[MATERIAL SHOWN]

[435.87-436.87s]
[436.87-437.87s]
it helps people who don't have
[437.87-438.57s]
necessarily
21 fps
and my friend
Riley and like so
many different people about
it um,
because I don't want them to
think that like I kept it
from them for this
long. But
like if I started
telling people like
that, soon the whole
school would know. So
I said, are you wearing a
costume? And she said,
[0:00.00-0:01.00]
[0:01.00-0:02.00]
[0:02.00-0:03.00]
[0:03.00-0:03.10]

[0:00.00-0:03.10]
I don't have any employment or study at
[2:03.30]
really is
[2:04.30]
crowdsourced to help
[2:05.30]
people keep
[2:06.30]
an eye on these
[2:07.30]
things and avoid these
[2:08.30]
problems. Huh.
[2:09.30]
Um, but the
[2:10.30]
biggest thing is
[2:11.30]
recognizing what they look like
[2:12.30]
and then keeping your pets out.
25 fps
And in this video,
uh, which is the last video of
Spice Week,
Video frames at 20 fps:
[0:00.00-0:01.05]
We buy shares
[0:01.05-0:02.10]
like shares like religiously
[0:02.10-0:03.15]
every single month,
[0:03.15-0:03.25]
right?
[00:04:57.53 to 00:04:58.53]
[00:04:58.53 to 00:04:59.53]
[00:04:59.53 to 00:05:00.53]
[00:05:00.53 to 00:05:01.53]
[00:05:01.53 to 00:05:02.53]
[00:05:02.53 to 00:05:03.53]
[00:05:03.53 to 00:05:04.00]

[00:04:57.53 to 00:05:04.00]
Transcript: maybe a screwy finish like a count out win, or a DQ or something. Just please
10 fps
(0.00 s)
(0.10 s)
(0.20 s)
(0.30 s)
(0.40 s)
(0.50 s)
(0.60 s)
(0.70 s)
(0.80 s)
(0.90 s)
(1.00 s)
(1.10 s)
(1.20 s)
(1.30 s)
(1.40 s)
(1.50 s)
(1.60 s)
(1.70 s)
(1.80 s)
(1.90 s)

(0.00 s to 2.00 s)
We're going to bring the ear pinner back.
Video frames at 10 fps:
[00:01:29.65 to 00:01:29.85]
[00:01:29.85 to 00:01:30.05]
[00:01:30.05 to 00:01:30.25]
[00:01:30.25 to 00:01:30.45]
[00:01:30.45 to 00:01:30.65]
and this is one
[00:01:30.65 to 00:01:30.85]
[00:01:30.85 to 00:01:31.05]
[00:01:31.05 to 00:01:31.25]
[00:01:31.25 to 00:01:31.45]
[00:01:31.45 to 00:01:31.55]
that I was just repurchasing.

[/MATERIAL SHOWN]

> _EXERCISE DETAILS_: Each record needs to be duplicated exactly as given.

> _ANSWER TO THIS PROBLEM_:
[435.87-436.87s]
[436.87-437.87s]
it helps people who don't have
[437.87-438.57s]
necessarily
21 fps
and my friend
Riley and like so
many different people about
it um,
because I don't want them to
think that like I kept it
from them for this
long. But
like if I started
telling people like
that, soon the whole
school would know. So
I said, are you wearing a
costume? And she said,
[0:00.00-0:01.00]
[0:01.00-0:02.00]
[0:02.00-0:03.00]
[0:03.00-0:03.10]

[0:00.00-0:03.10]
I don't have any employment or study at
[2:03.30]
really is
[2:04.30]
crowdsourced to help
[2:05.30]
people keep
[2:06.30]
an eye on these
[2:07.30]
things and avoid these
[2:08.30]
problems. Huh.
[2:09.30]
Um, but the
[2:10.30]
biggest thing is
[2:11.30]
recognizing what they look like
[2:12.30]
and then keeping your pets out.
25 fps
And in this video,
uh, which is the last video of
Spice Week,
Video frames at 20 fps:
[0:00.00-0:01.05]
We buy shares
[0:01.05-0:02.10]
like shares like religiously
[0:02.10-0:03.15]
every single month,
[0:03.15-0:03.25]
right?
[00:04:57.53 to 00:04:58.53]
[00:04:58.53 to 00:04:59.53]
[00:04:59.53 to 00:05:00.53]
[00:05:00.53 to 00:05:01.53]
[00:05:01.53 to 00:05:02.53]
[00:05:02.53 to 00:05:03.53]
[00:05:03.53 to 00:05:04.00]

[00:04:57.53 to 00:05:04.00]
Transcript: maybe a screwy finish like a count out win, or a DQ or something. Just please
10 fps
(0.00 s)
(0.10 s)
(0.20 s)
(0.30 s)
(0.40 s)
(0.50 s)
(0.60 s)
(0.70 s)
(0.80 s)
(0.90 s)
(1.00 s)
(1.10 s)
(1.20 s)
(1.30 s)
(1.40 s)
(1.50 s)
(1.60 s)
(1.70 s)
(1.80 s)
(1.90 s)

(0.00 s to 2.00 s)
We're going to bring the ear pinner back.
Video frames at 10 fps:
[00:01:29.65 to 00:01:29.85]
[00:01:29.85 to 00:01:30.05]
[00:01:30.05 to 00:01:30.25]
[00:01:30.25 to 00:01:30.45]
[00:01:30.45 to 00:01:30.65]
and this is one
[00:01:30.65 to 00:01:30.85]
[00:01:30.85 to 00:01:31.05]
[00:01:31.05 to 00:01:31.25]
[00:01:31.25 to 00:01:31.45]
[00:01:31.45 to 00:01:31.55]
that I was just repurchasing.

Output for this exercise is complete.